Le ciel
Voyez l’espace immense où des astres sans nombre,
Ceux que pendant la nuit sur nos fronts nous voyons
Briller, comme un semis de diamants, dans l’ombre,
Et ceux dont aucun œil n’a perçu les rayons,
Se balancent, suivant des règles inflexibles,
Sans jamais se croiser, sans se heurter jamais,
Et voguent, radieux, dans les éthers paisibles
Dont les flots transparents n’ont ni fonds ni sommets.
De ces champs infinis parcourez la carrière !
Volez vers le zénith, volez vers le nadir,
Empruntant la vitesse au rayon de lumière,
Et vous verrez toujours des soleils resplendir,
Et vous verrez toujours, par-delà tous ces mondes
Dont le nombre confond l’esprit épouvanté,
Astres aussi nombreux, voûtes aussi profondes,
Sans trouver une borne à cette immensité.
C’est le gouffre sans fond, l’abîme infranchissable...
Le bord n’est nulle part, partout est le milieu ;
L’astre énorme y paraît un petit grain de sable ;
C’est le seul temple où puisse être contenu Dieu.
Il n’a ni fondements, ni voûtes, ni pilastres ;
Aucun mur de granit n’y comprime l’essor ;
Tout y vit, tout s’y meut, les esprits et les astres ;
Les constellations en sont les lustres d’or.
Tous ces astres, doués de forces attractives,
S’équilibrent entre eux, par eux seuls soutenus,
Et vont, vaisseaux de feu, sur une mer sans rives,
Porter leurs passagers vers des ports inconnus.

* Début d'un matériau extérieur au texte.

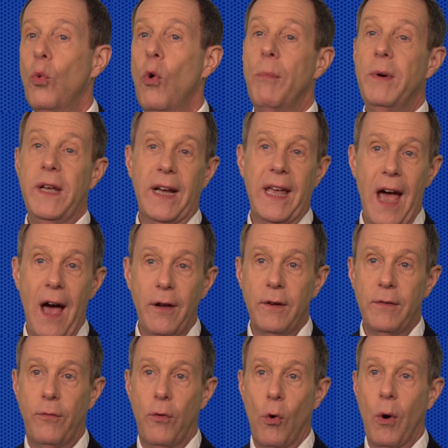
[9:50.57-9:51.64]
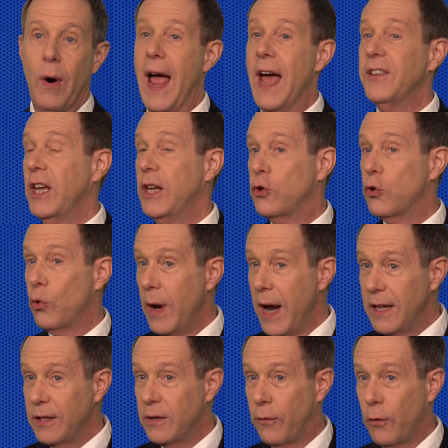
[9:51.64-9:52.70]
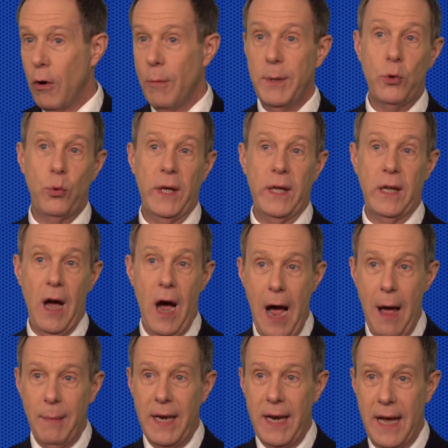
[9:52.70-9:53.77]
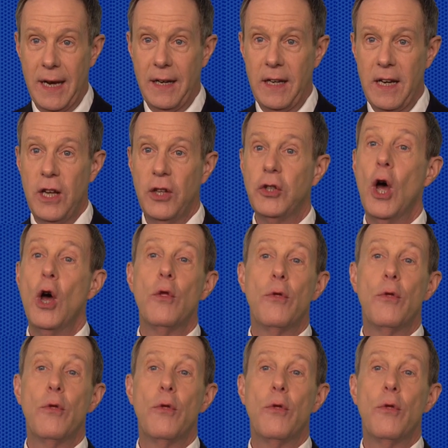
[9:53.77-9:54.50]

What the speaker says: will be accounted for as a transfer between common entities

La terre a pour voilure une atmosphère bleue ;
Le soleil des rayons dont l’œil est ébloui ;
La comète déploie une effrayante queue
Et trace dans l’éther un sillage inouï ;
Saturne a des anneaux semblables à la roue
D’un steamer échoué dans l’Océan sans bords ;
La lune un croissant d’or sur sa poupe ou sa proue,
Et des taches qui font songer à des sabords...

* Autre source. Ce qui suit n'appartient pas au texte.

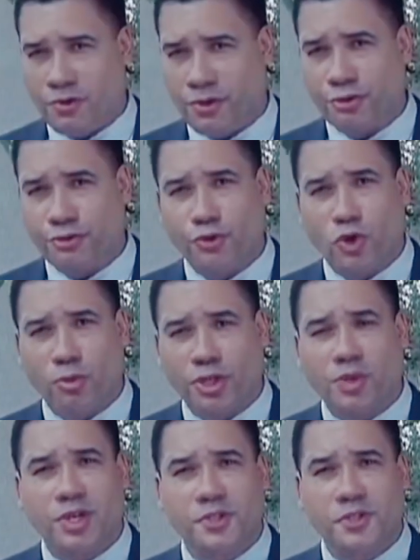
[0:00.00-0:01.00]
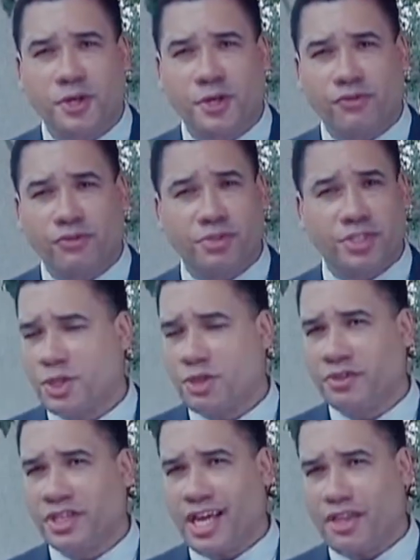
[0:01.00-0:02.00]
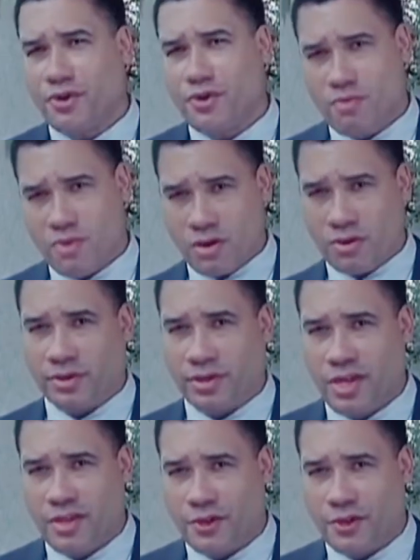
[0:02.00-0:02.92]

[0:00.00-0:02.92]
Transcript: was Hannibal's fourth victim. Clarice had a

Mais qui pourra franchir ces hauteurs infinies
Ou descendre dans ces immenses profondeurs,
Des cieux inexplorés dire les harmonies,
Des astres inconnus révéler les splendeurs ?

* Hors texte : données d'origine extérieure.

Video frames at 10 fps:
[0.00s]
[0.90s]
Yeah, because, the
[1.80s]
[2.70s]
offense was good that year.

Les uns sont des foyers de lumière ; les autres
Ont leur sein recouvert d’étranges floraisons
Qu’on ne peut comparer en rien avec les nôtres,
Quels qu’en soient les climats, les zones, les saisons.
Et chacun est un monde où s’agitent des êtres,
Avec leurs passions et leurs instincts divers,
Naissant, mourant, ayant des fils et des ancêtres...
Car tout se renouvelle en ce vaste univers.
Là tout travaille, tout s’agite, tout fermente :
L’esprit a le désir et le corps a la faim.
Ce n’est pas la paix, mais l’incessante tourmente,
Ce n’est pas le sommeil, mais le travail sans fin.
Le vrai ciel est sans forme et sans architecture.
Il n’est pas lieu lui-même et contient chaque lieu.
C’est ce corps infini qu’on nomme la nature,
Et chaque astre est un cœur où l’on sent battre Dieu.
Louis METGE.
Recueilli dans Poésies de l’Académie
des muses santones, 11e volume, 1888.